[TeMPOraL]

> and being coerced or convinced to bypass rules that are still known to be rules I think remains uniquely human.

This is literally what "prompt injection" is. The sooner people understand this, the sooner they'll stop wasting time trying to fix a "bug" that's actually the flip side of the very reason they're using LLMs in the first place.

[codebje]

Prompt injection is just setting rules in the same place and way other rules are set. The LLM doesn't know the rules being given are wrong, because they come through the same channel. One set of rules exhorts the LLM to ignore the other set - and vice versa. It's more akin to having two bosses than having customers and a boss.

This is not because LLMs make the same mistakes humans do, which (AFAICT anyway) was the gist of the argument to which I replied.
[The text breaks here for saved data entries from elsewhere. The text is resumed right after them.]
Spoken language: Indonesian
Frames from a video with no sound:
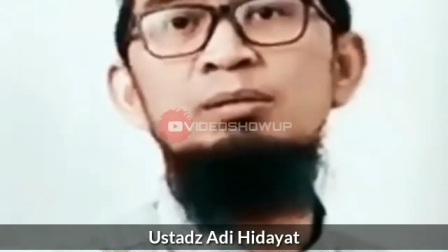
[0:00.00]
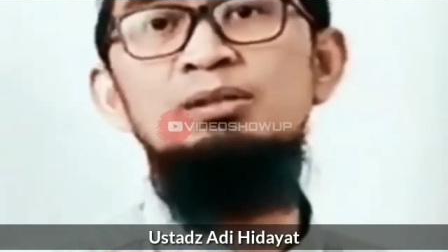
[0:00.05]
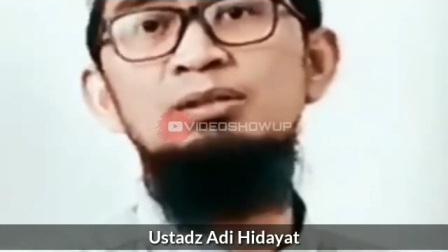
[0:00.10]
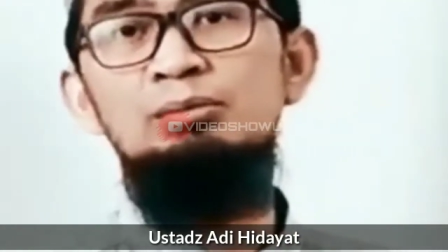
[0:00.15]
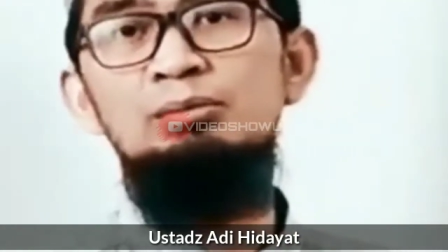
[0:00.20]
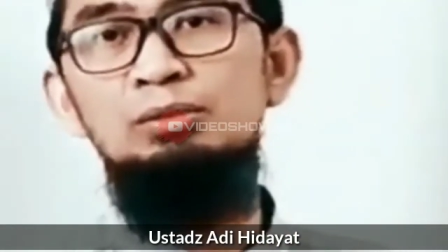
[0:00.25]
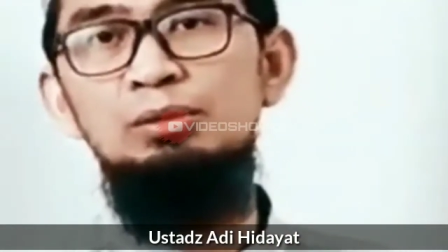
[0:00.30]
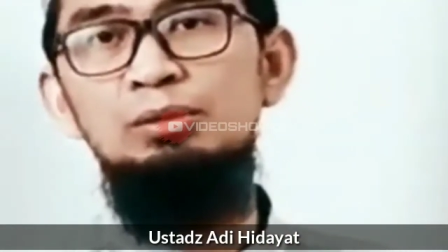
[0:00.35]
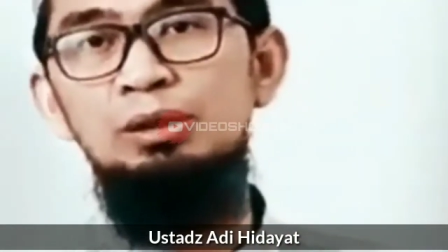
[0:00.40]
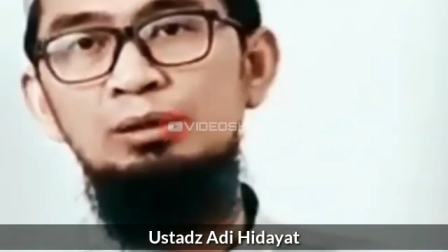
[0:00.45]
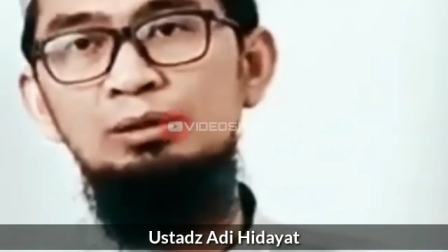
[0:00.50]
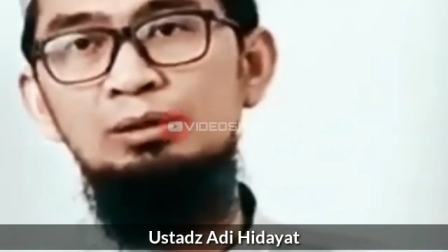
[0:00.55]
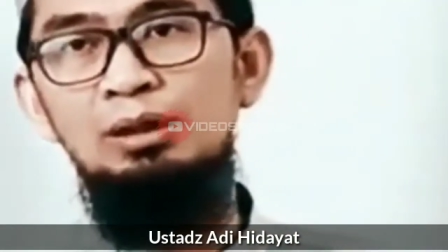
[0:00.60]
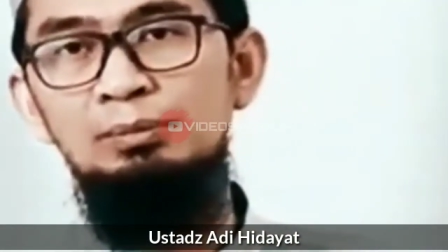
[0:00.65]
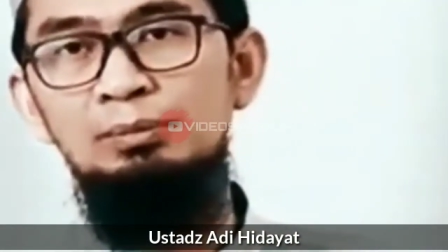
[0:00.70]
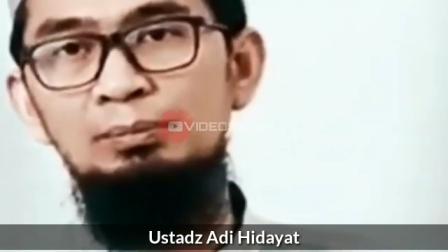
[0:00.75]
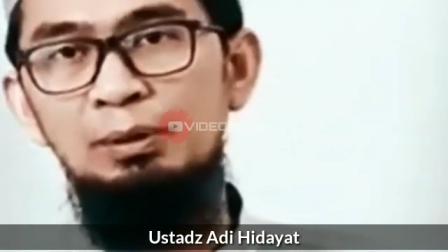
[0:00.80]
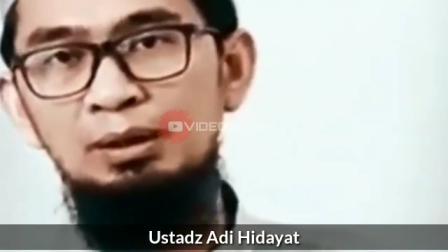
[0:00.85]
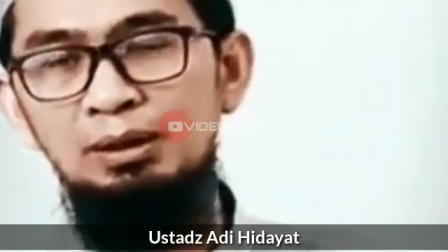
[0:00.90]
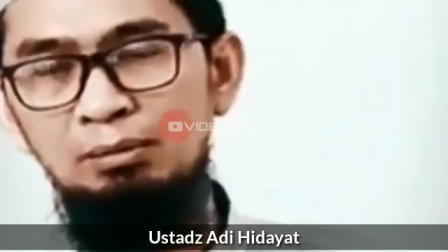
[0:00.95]
Anda bisa mungkin
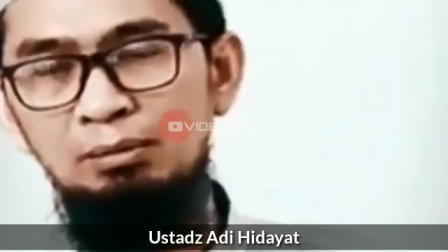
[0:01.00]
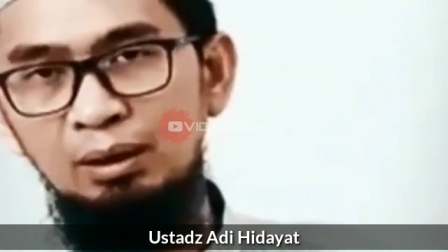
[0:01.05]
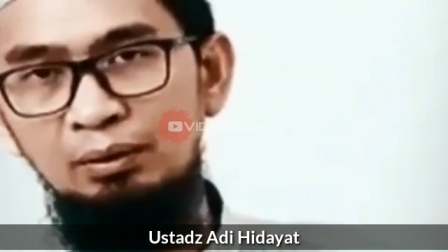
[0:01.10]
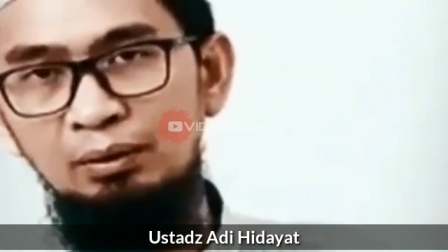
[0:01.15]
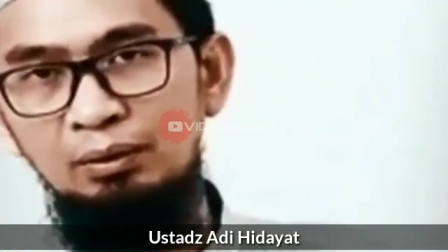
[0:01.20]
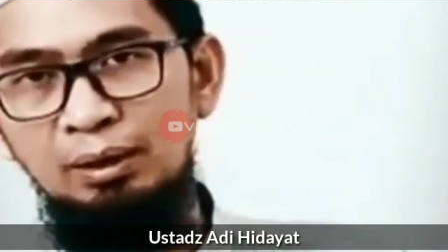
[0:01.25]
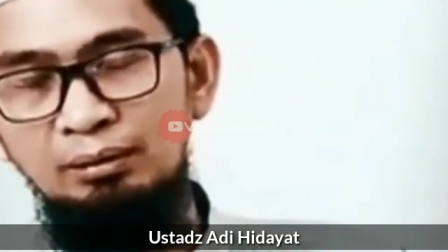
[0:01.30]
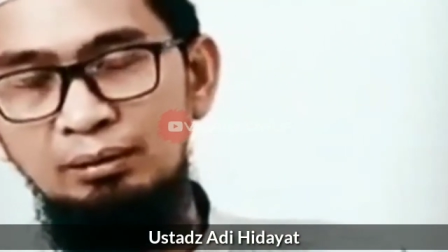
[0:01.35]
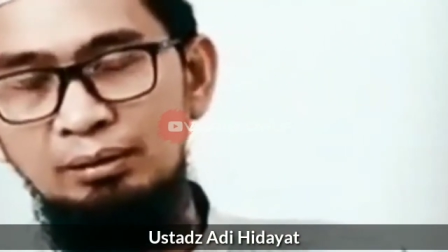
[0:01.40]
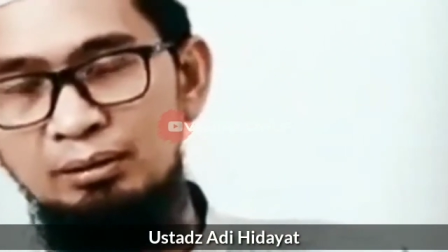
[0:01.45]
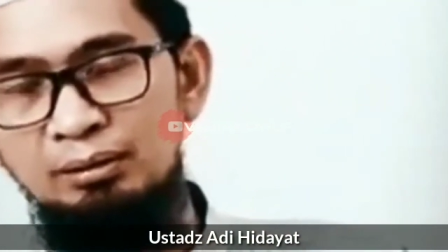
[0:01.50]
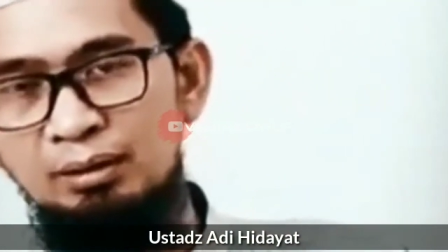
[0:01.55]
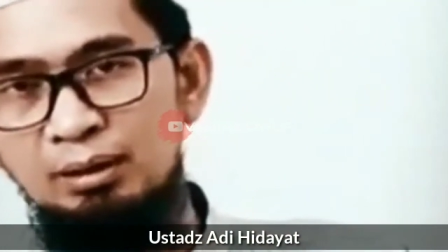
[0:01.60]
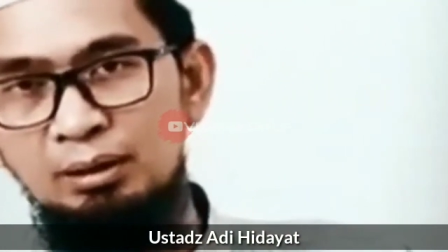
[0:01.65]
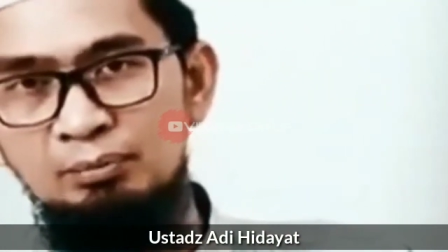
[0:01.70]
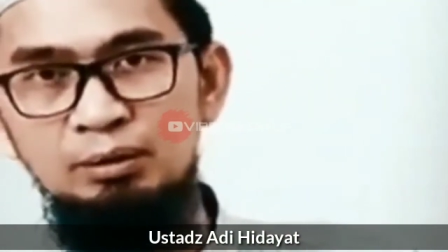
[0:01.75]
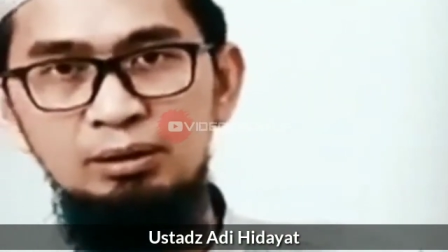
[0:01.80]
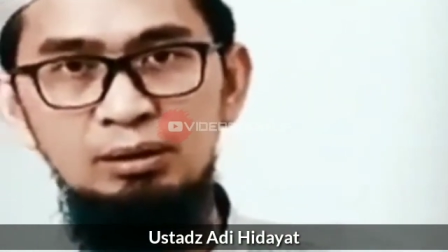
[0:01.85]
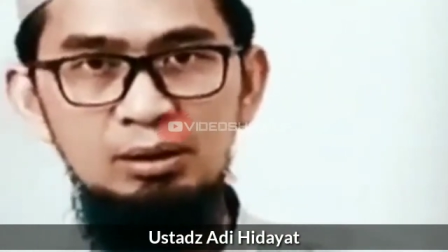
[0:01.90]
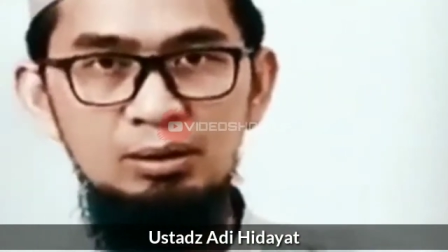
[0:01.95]
daripada mengerjakan yang
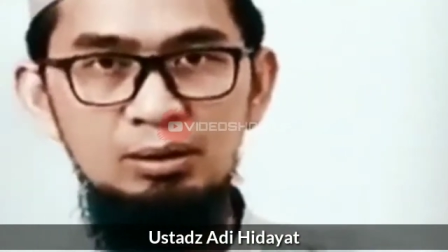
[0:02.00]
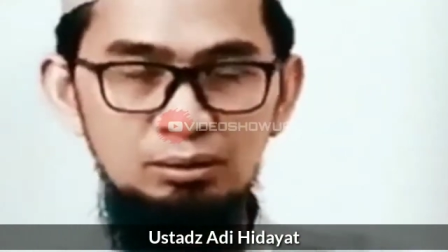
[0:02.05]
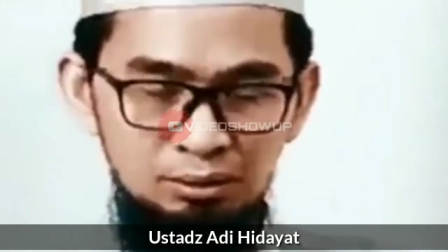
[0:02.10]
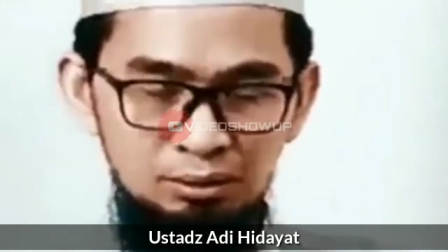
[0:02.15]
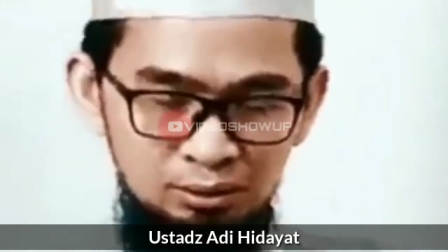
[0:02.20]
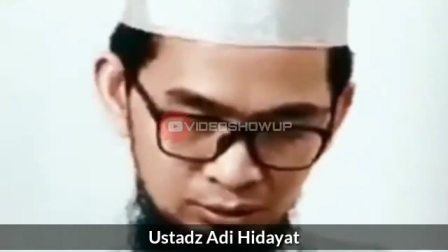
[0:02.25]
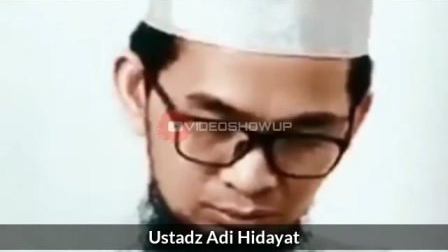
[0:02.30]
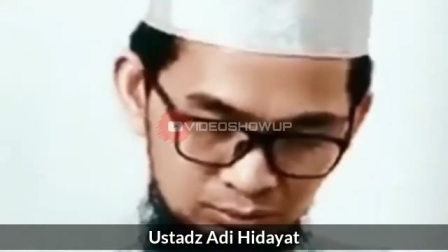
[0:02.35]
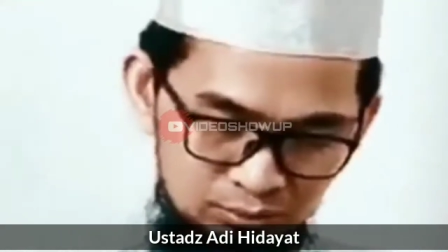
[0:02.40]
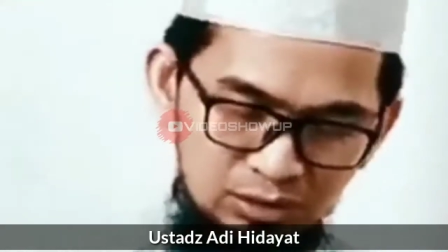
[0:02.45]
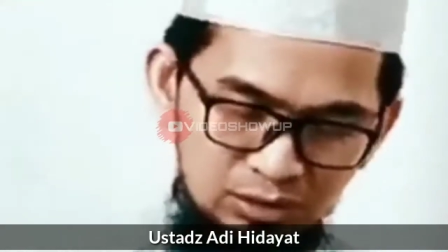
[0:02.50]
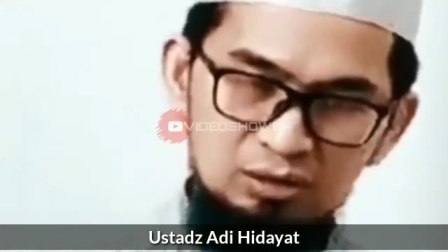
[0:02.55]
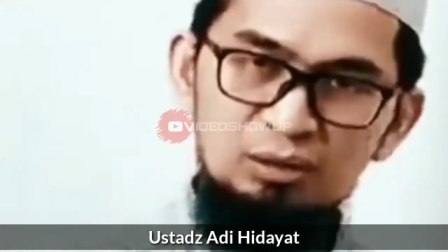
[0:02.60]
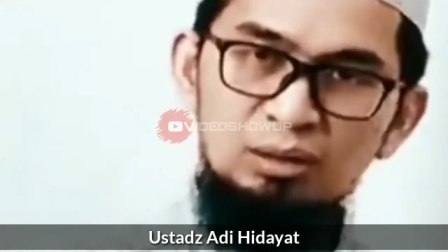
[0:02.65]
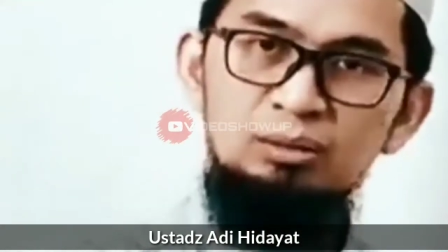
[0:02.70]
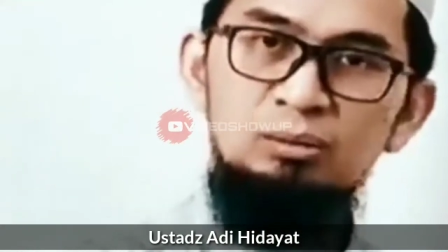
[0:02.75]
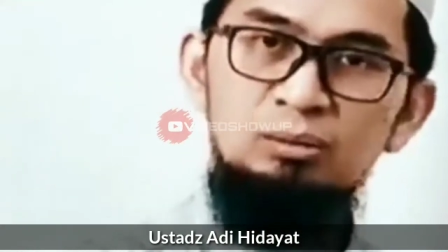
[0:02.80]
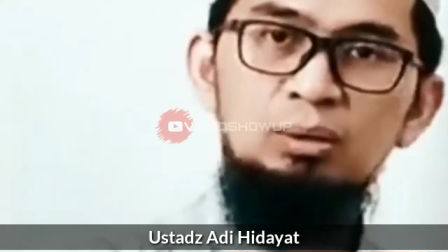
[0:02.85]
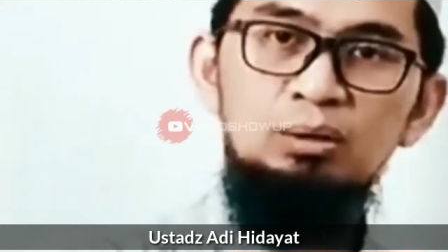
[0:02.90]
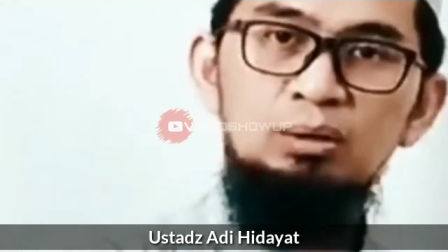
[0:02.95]
tidak penting, bisa
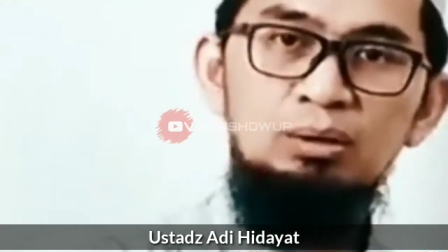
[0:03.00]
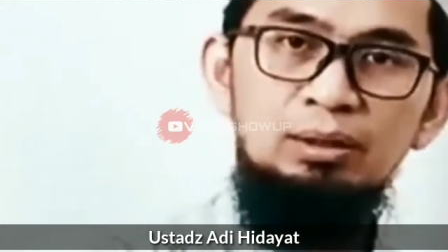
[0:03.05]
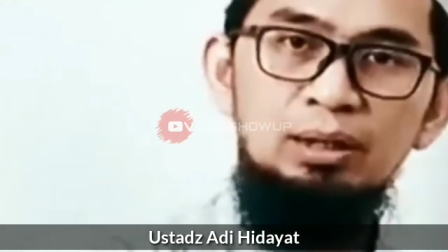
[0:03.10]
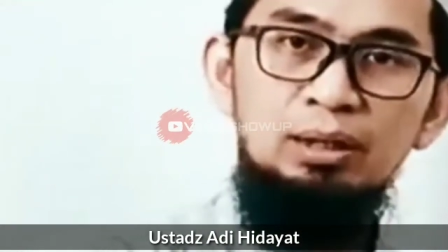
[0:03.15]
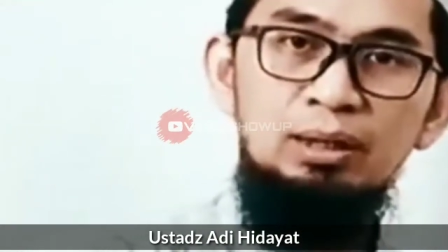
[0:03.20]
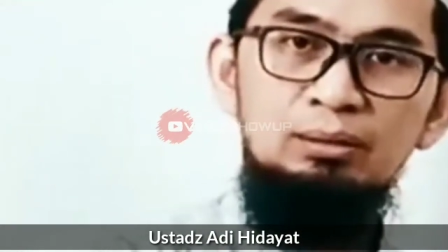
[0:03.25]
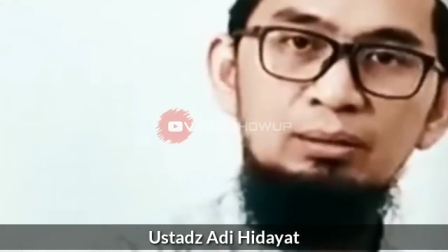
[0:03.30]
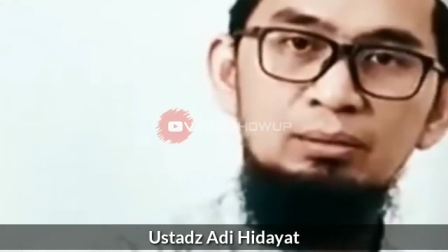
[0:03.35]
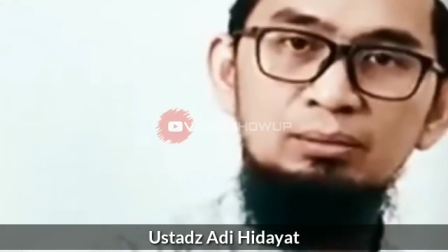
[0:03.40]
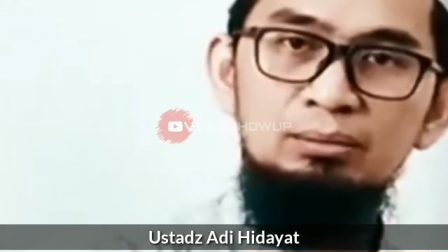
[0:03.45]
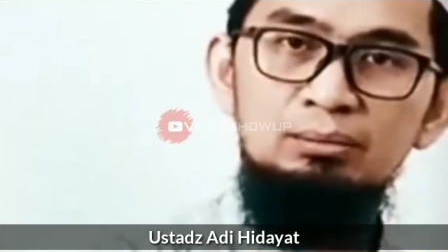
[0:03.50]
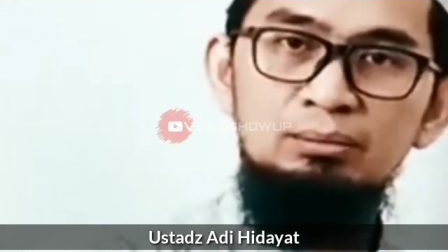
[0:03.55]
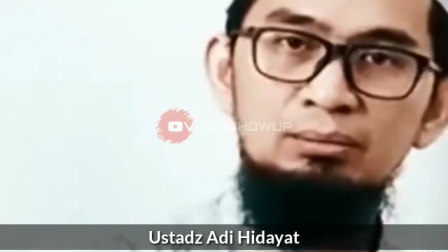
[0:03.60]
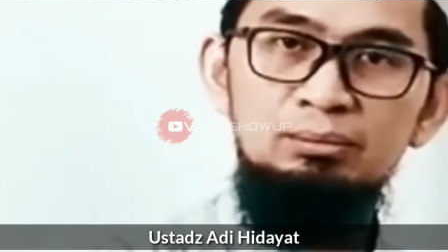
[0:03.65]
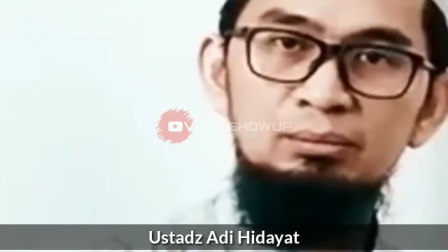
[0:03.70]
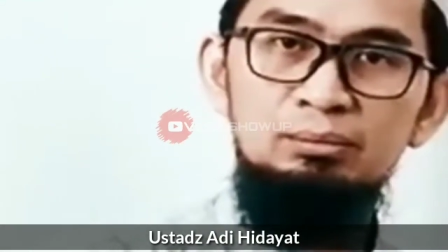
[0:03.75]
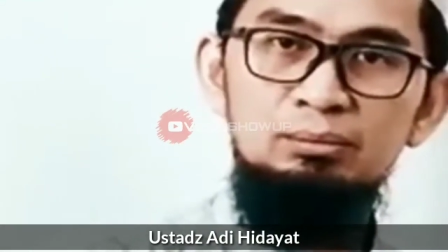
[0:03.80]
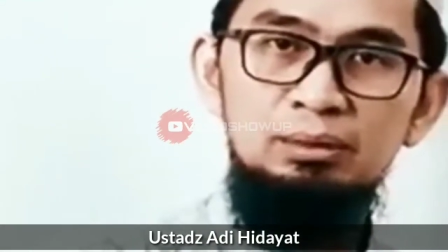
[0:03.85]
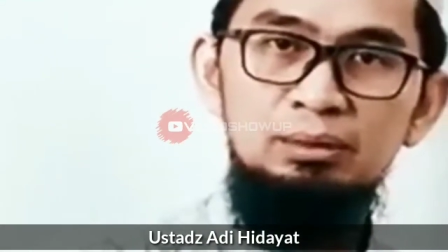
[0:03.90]
salat dua rakaat dulu.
LLMs are not humans. They are not sentient. They are not out-smarted by prompt injection attacks, or tricked, or intimidated, or bribed. One shouldn't excuse this vulnerability by claiming humans make the same mistakes.

[TeMPOraL]

The same place you're looking for exists deep inside the neural network, where everything mixes together to influence everything else, and no such separation is possible, or desired. Prompt injection isn't about where, it's about what. I stand by what I said: it's the same failure mode as humans have, and happens for the same reasons. Those reasons are fundamental to a general purpose system and have nothing to do with sentience, they're just what happens when you want your system to handle unbounded complexity of the real world.